(Saved entries)
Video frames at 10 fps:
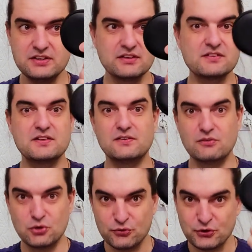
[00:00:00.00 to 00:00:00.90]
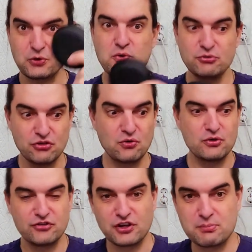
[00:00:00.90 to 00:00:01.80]
11 вот в таком
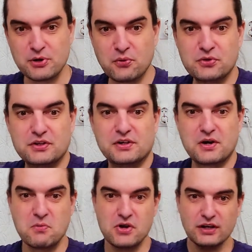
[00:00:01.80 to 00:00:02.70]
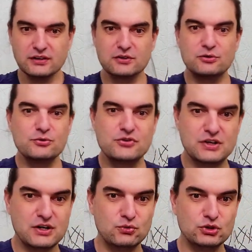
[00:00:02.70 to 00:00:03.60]
чехольчике приходит аккумулятор, друзья.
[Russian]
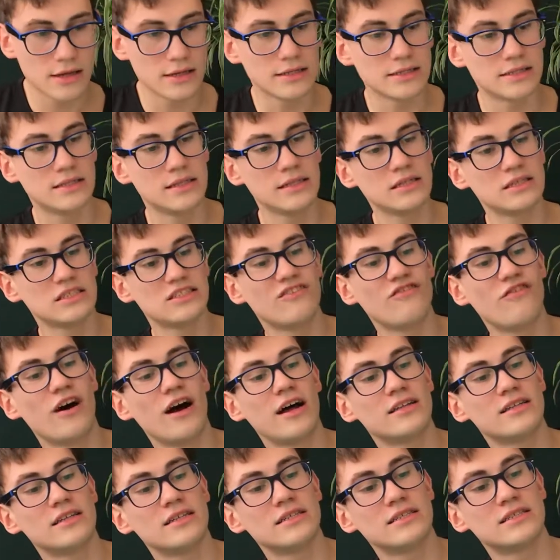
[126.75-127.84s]
здесь
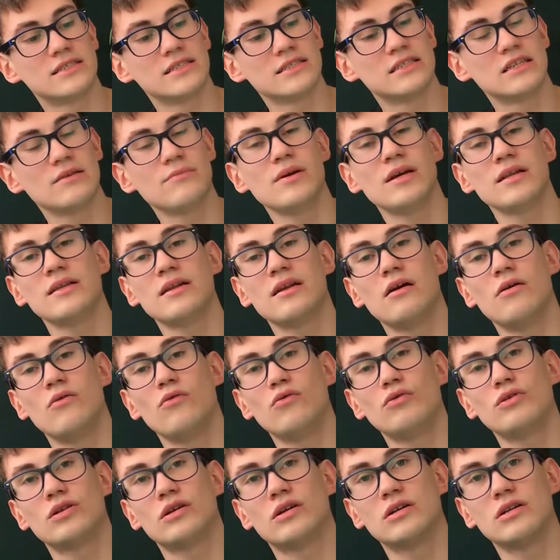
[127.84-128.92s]
2-3 сантиметра
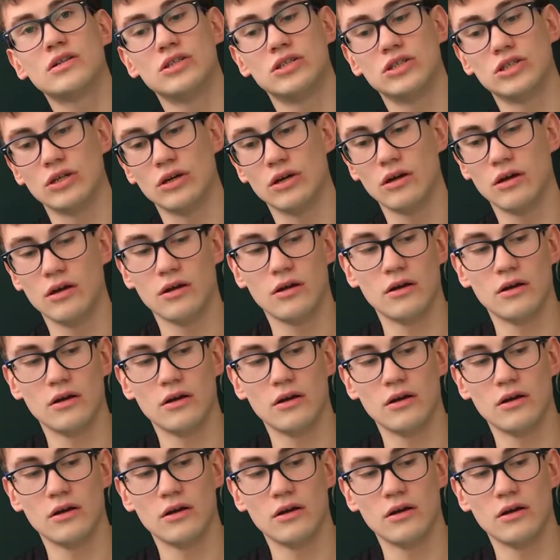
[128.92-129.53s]
от крыши.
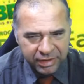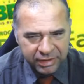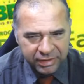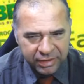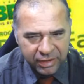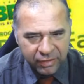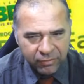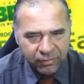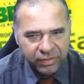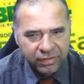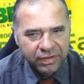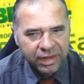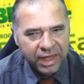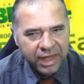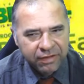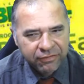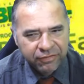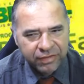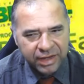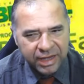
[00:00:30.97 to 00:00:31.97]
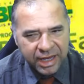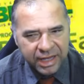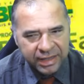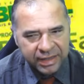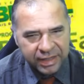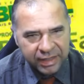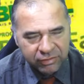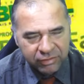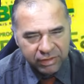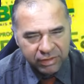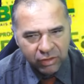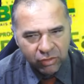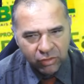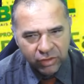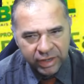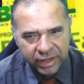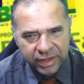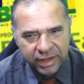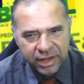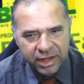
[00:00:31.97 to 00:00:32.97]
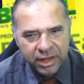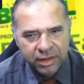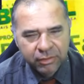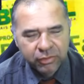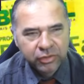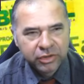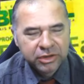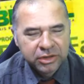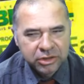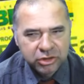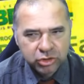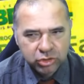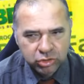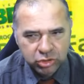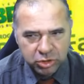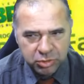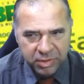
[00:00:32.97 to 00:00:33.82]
então é ficar atento agora para o início dos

What to work on: Repeat each line word for word, from the one with "[00:00:01.80 to 00:00:02.70]" down to the last line of the data, and keep the pictures out of it.

Result for this exercise:
[00:00:01.80 to 00:00:02.70]
[00:00:02.70 to 00:00:03.60]
чехольчике приходит аккумулятор, друзья.
[Russian]
[126.75-127.84s]
здесь
[127.84-128.92s]
2-3 сантиметра
[128.92-129.53s]
от крыши.
[00:00:30.97 to 00:00:31.97]
[00:00:31.97 to 00:00:32.97]
[00:00:32.97 to 00:00:33.82]
então é ficar atento agora para o início dos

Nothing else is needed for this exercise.